##### Dataset excerpts #####

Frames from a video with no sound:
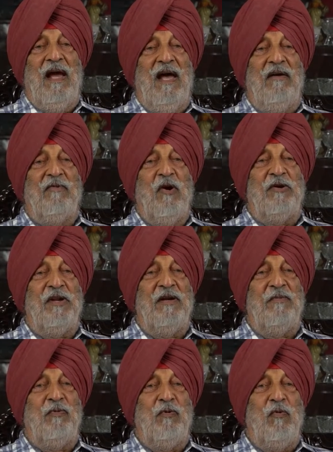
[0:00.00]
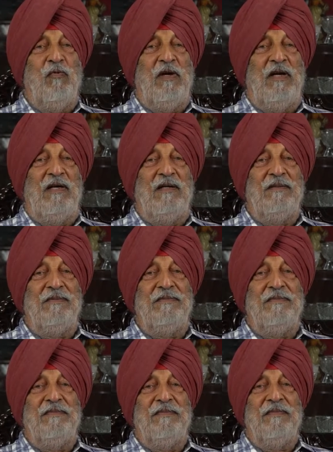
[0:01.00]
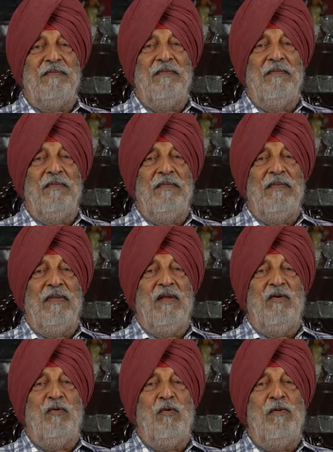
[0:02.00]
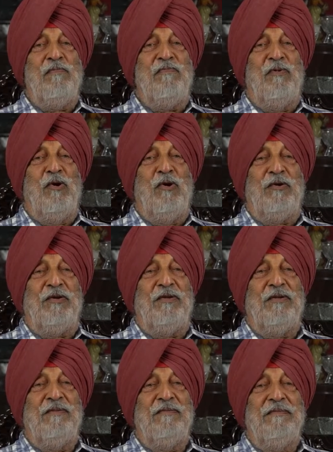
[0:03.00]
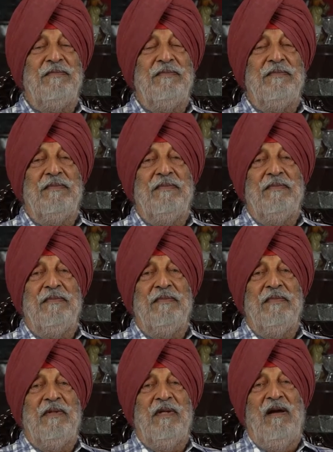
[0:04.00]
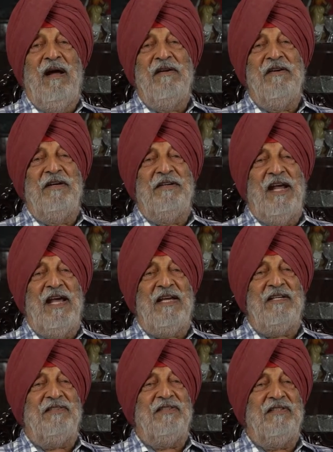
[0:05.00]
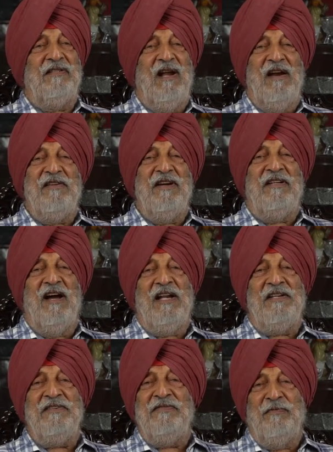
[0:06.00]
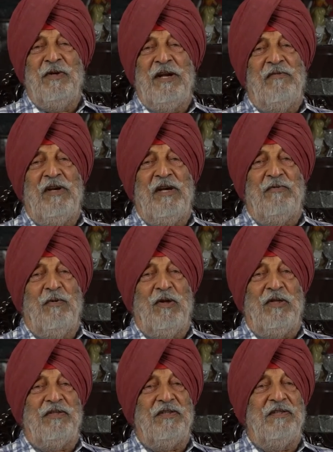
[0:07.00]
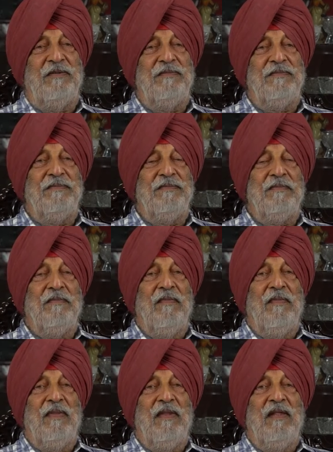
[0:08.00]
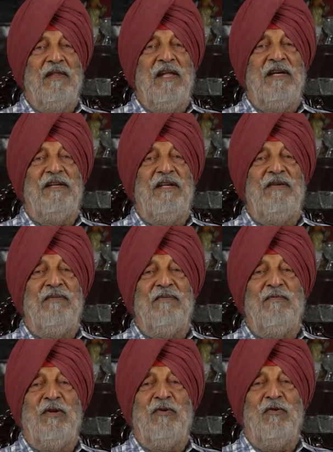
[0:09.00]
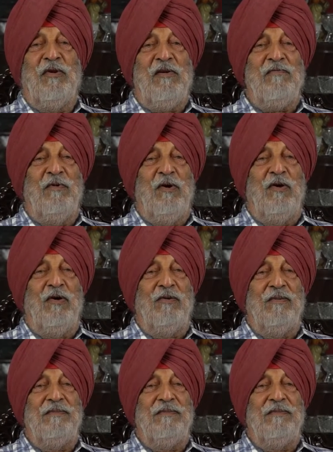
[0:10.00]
I've got her approval to import 100 tanks, 100 guns, whatever it was, that he was looking for.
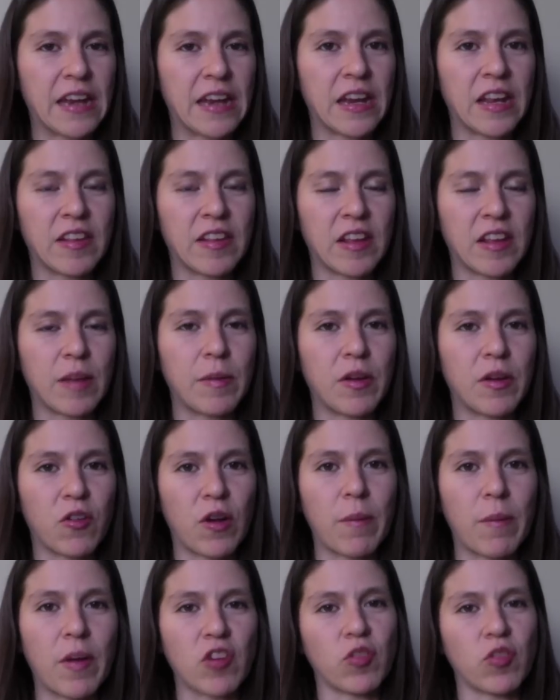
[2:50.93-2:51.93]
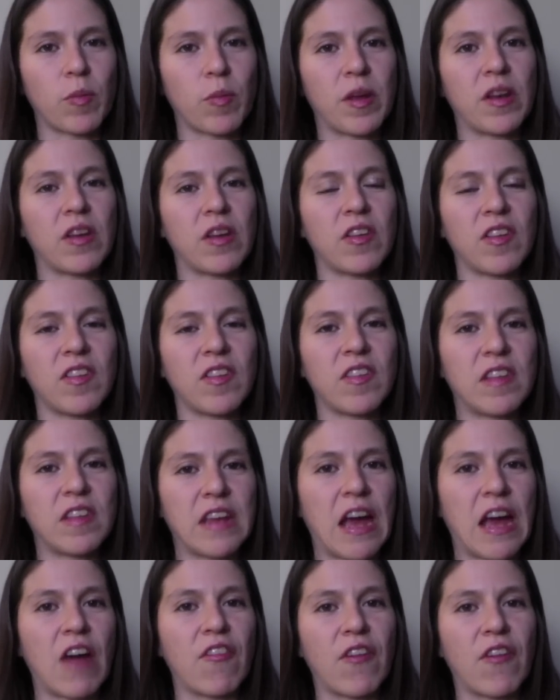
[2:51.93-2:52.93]
it's gonna be a great measurement to see
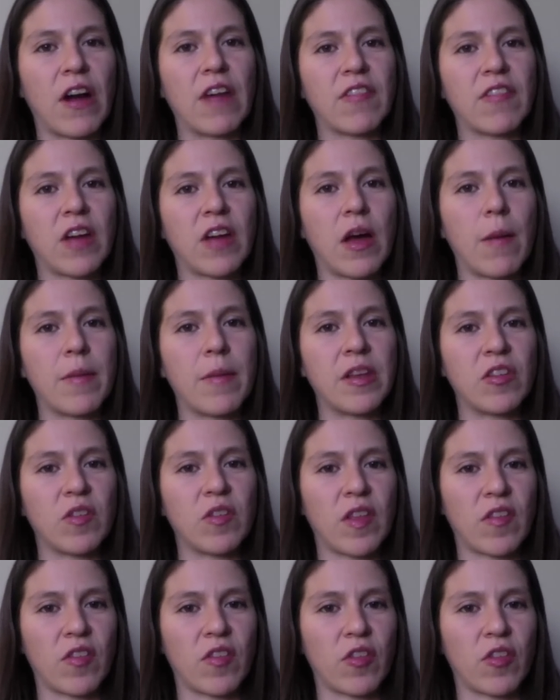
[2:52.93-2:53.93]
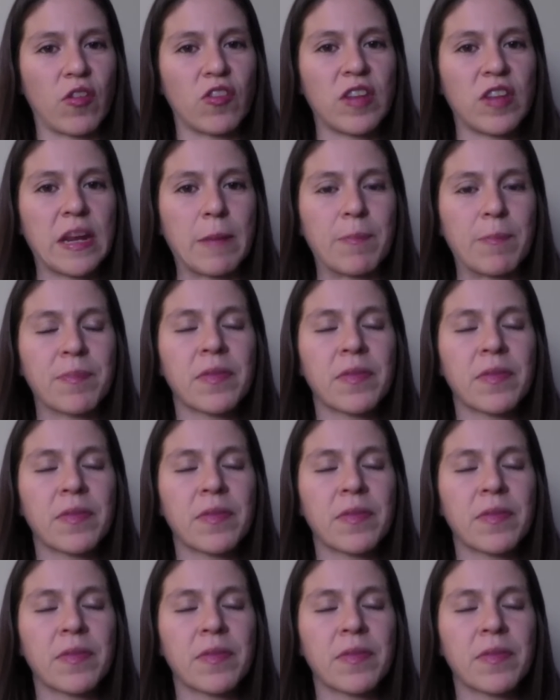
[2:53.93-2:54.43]
how far I've come in 2013.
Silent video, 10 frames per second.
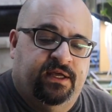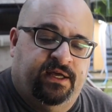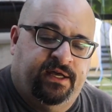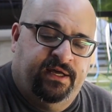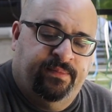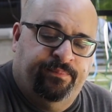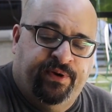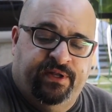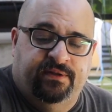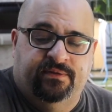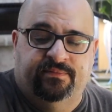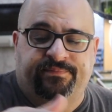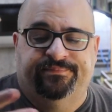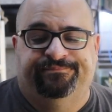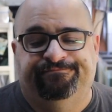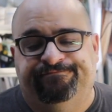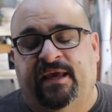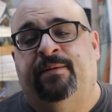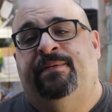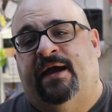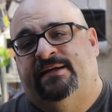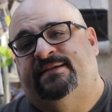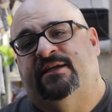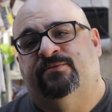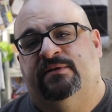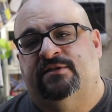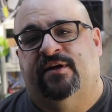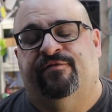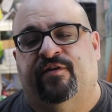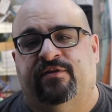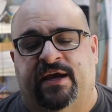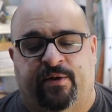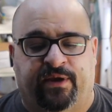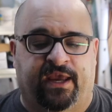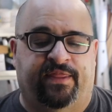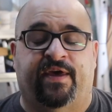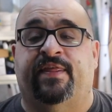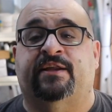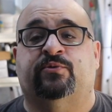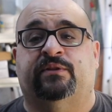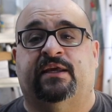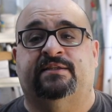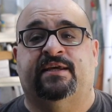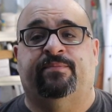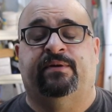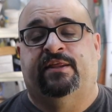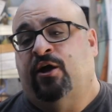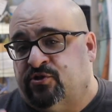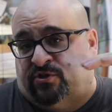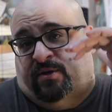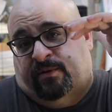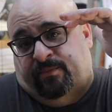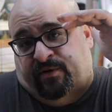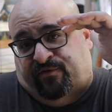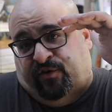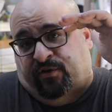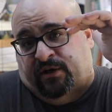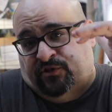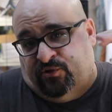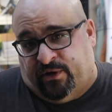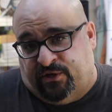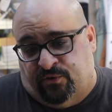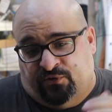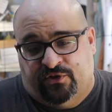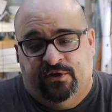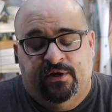Um, but API sends me stuff every now and again, and that's what they sent me. They also sent me the big Furan 2 I use.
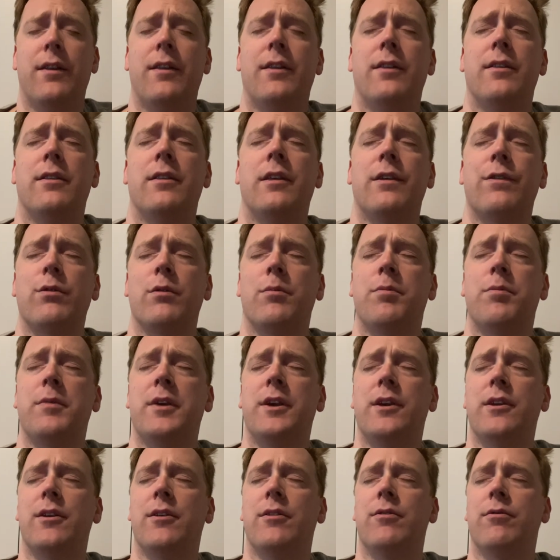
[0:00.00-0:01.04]
this would
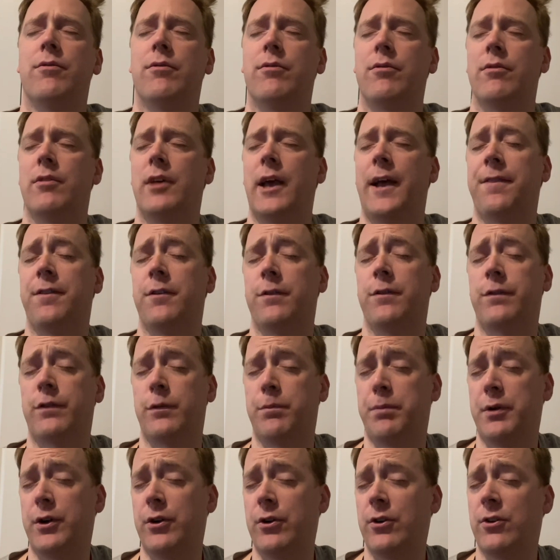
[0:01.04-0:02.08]
mean at the
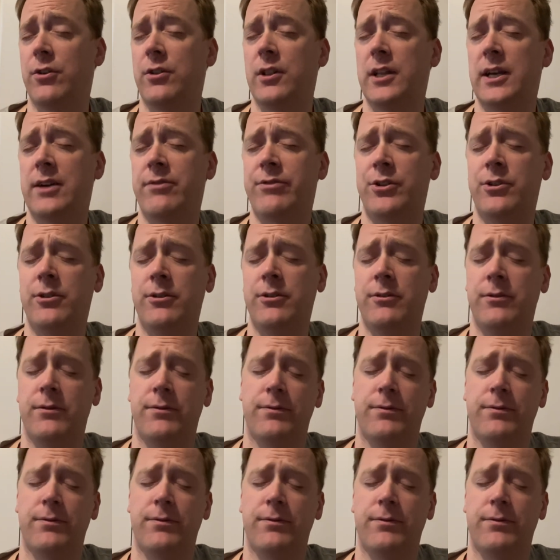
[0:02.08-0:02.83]
supernal level.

#####

▸ **Work instructions**
From the line containing "Silent video, 10 frames per second." to the last line of the entries, copy every line exactly, including both ends, and leave out the pictures.

▸ **Answer for the task**
Silent video, 10 frames per second.
Um, but API sends me stuff every now and again, and that's what they sent me. They also sent me the big Furan 2 I use.
[0:00.00-0:01.04]
this would
[0:01.04-0:02.08]
mean at the
[0:02.08-0:02.83]
supernal level.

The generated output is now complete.